_To do_. All entries are to be copied exactly, with pictures removed.

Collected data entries
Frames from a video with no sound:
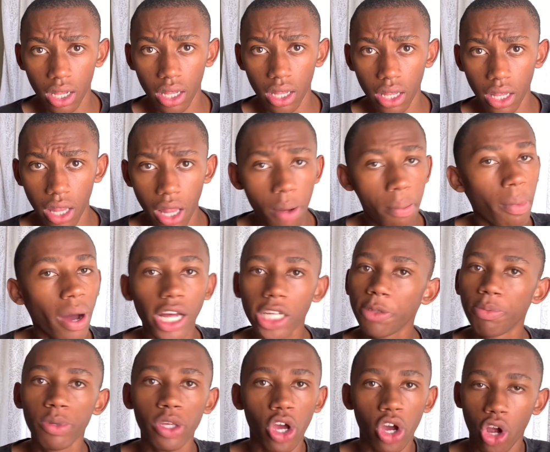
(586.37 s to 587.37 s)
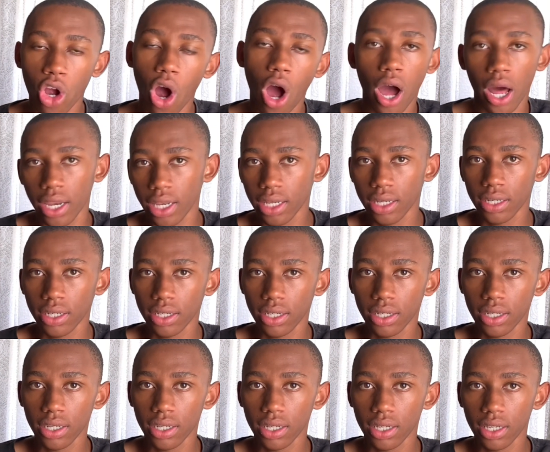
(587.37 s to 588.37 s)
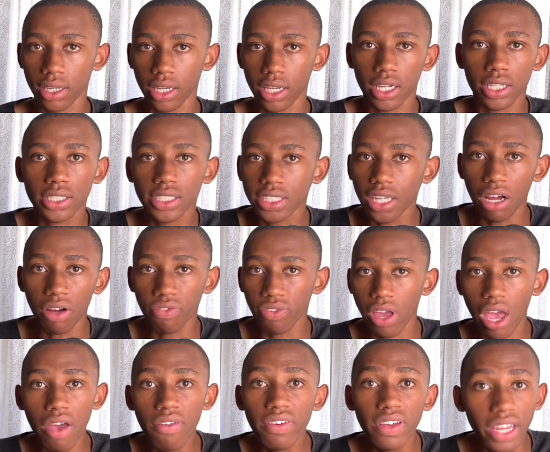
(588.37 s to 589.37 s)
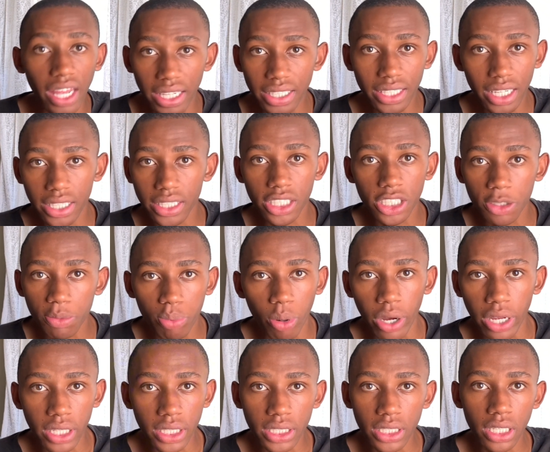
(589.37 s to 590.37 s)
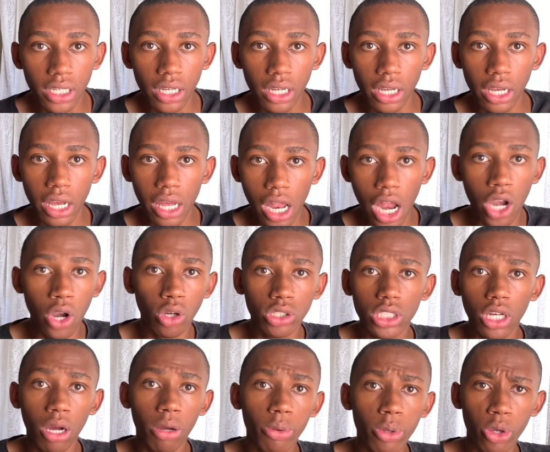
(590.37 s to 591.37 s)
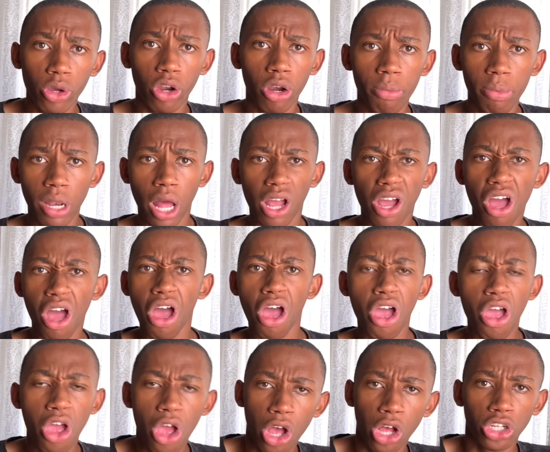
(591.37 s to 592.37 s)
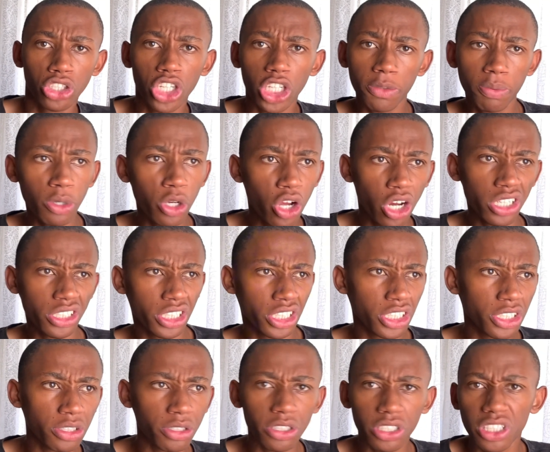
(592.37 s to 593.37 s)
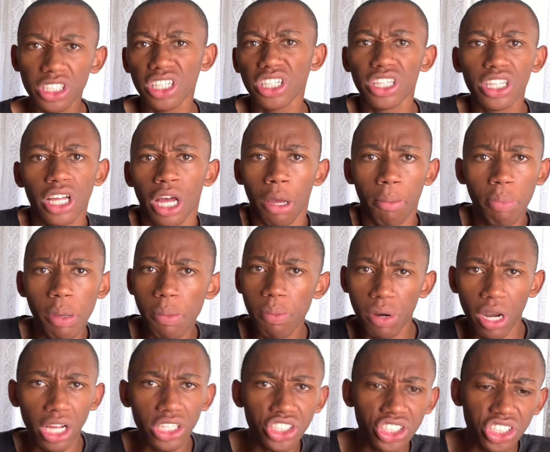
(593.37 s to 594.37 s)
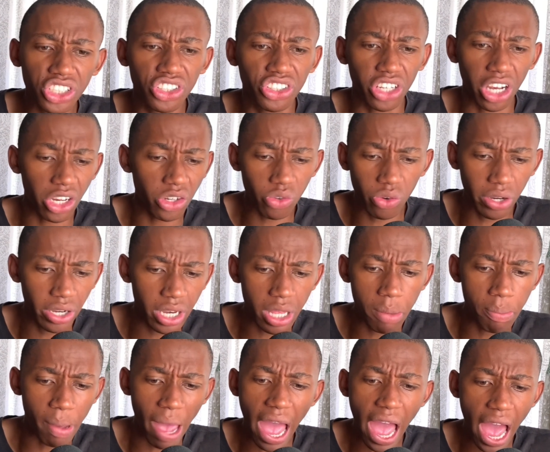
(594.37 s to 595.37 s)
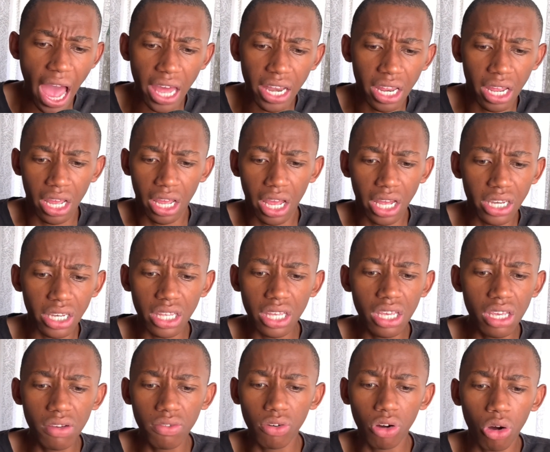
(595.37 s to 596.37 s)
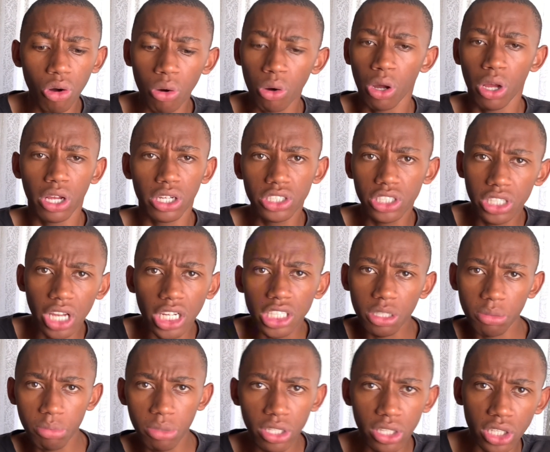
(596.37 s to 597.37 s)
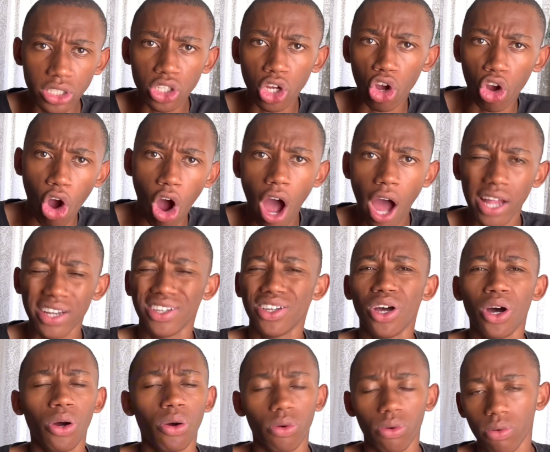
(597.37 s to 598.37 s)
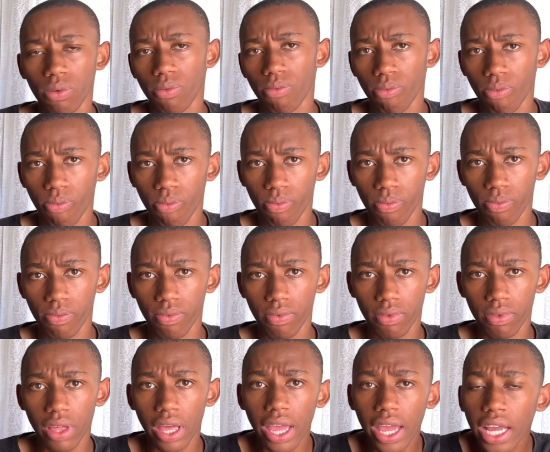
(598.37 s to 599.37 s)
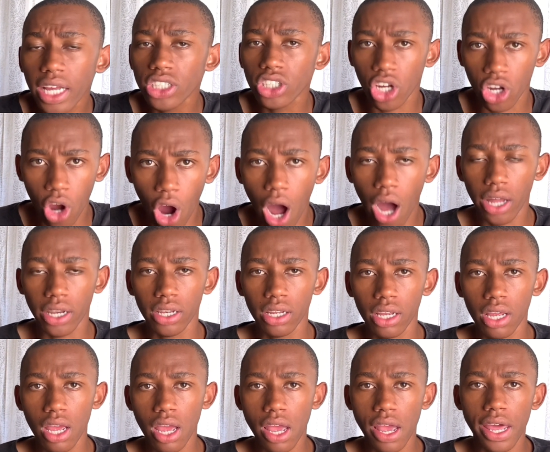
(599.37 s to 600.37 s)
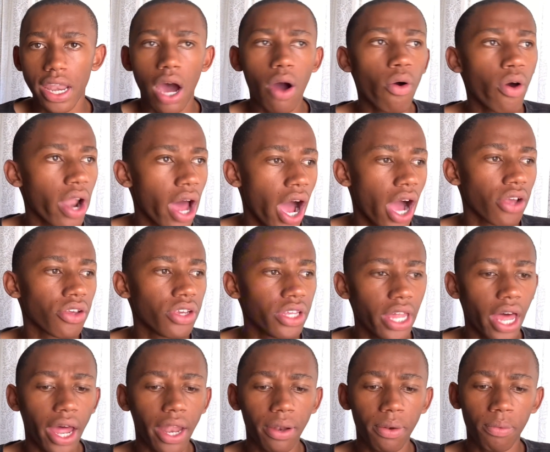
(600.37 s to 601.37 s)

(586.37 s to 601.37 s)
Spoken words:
There must be a God. It is self-evident at this point. And I know some of you are going to be like, hey, just because this, people are just genuinely bad and evil doesn't mean there's a God. No. there is a God. And I would argue that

_Answer box_.
Frames from a video with no sound:
(586.37 s to 587.37 s)
(587.37 s to 588.37 s)
(588.37 s to 589.37 s)
(589.37 s to 590.37 s)
(590.37 s to 591.37 s)
(591.37 s to 592.37 s)
(592.37 s to 593.37 s)
(593.37 s to 594.37 s)
(594.37 s to 595.37 s)
(595.37 s to 596.37 s)
(596.37 s to 597.37 s)
(597.37 s to 598.37 s)
(598.37 s to 599.37 s)
(599.37 s to 600.37 s)
(600.37 s to 601.37 s)

(586.37 s to 601.37 s)
Spoken words:
There must be a God. It is self-evident at this point. And I know some of you are going to be like, hey, just because this, people are just genuinely bad and evil doesn't mean there's a God. No. there is a God. And I would argue that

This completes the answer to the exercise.